- SUPPLIED ENTRIES
_ _ _

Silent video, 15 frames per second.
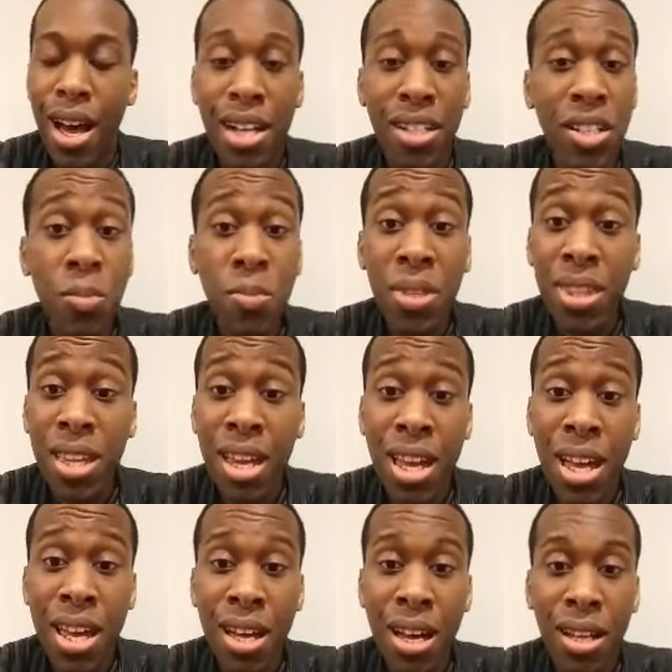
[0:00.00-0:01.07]
I've just been
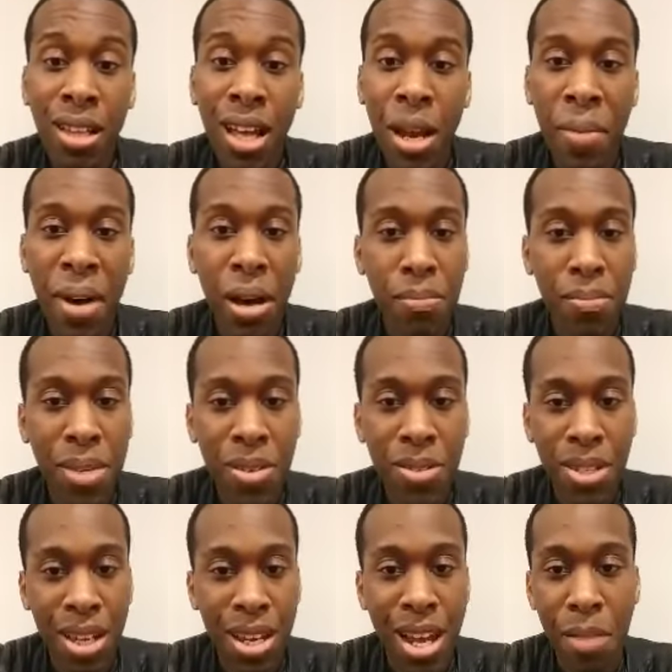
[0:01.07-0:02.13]
thinking a lot about
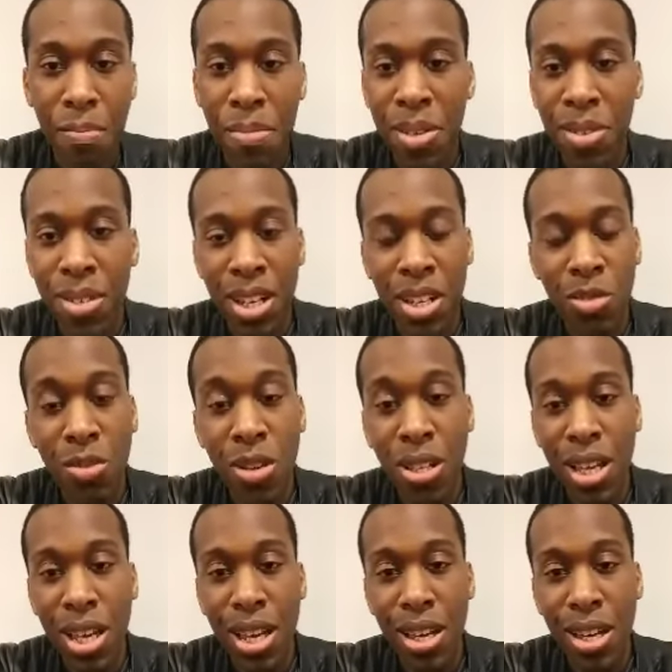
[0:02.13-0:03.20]
music and how music has
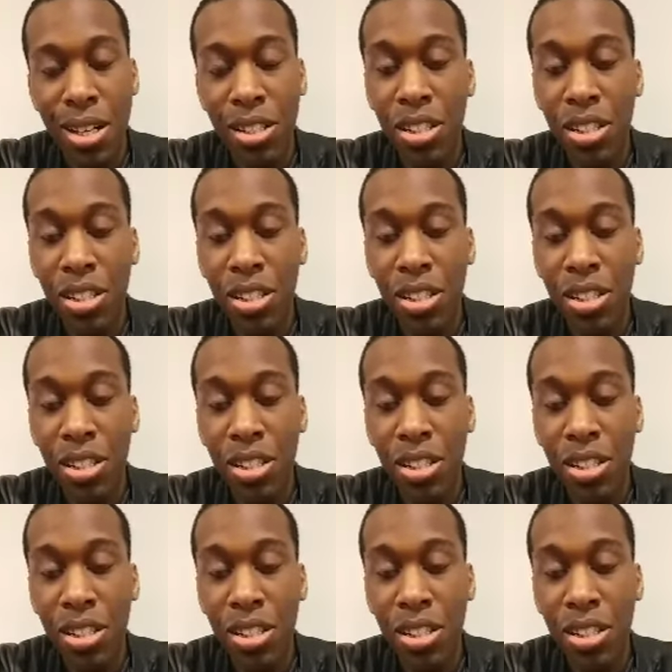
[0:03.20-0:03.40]
really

_ _ _

- TRY IT
Leaving out the pictures, transcribe the material above exactly.

- SOLUTION FOR THIS TASK
Silent video, 15 frames per second.
[0:00.00-0:01.07]
I've just been
[0:01.07-0:02.13]
thinking a lot about
[0:02.13-0:03.20]
music and how music has
[0:03.20-0:03.40]
really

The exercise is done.